## PROBLEM REQUIREMENTS
With the pictures left aside, write out the entries that follow exactly.

***

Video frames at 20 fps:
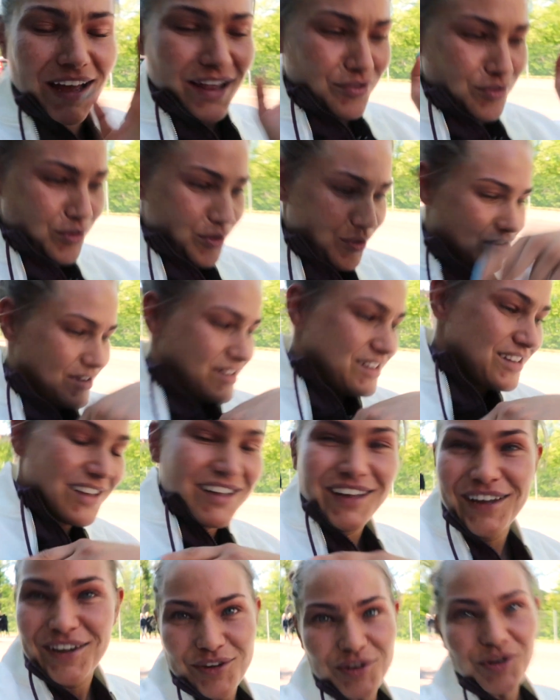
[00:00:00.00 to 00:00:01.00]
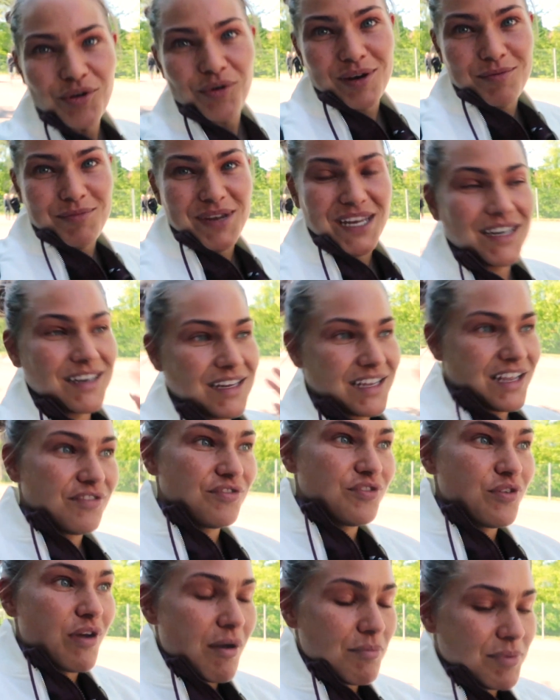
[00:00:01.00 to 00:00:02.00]
I don't know. You know what I mean,
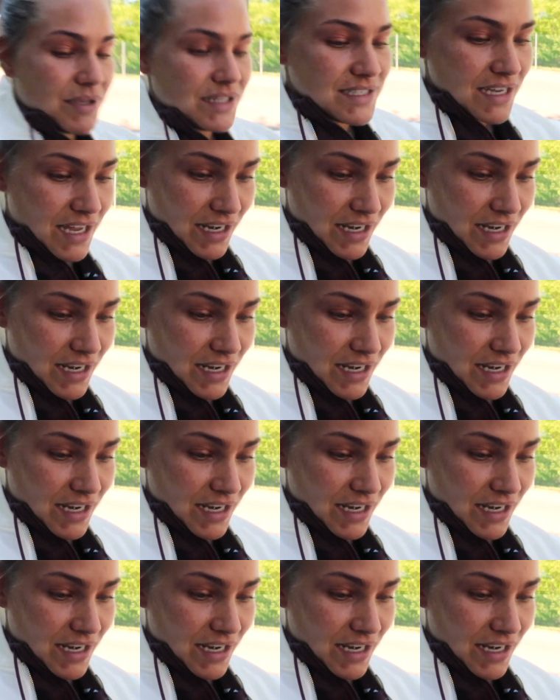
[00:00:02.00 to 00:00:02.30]
if you have been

***

## WRITTEN SOLUTION
Video frames at 20 fps:
[00:00:00.00 to 00:00:01.00]
[00:00:01.00 to 00:00:02.00]
I don't know. You know what I mean,
[00:00:02.00 to 00:00:02.30]
if you have been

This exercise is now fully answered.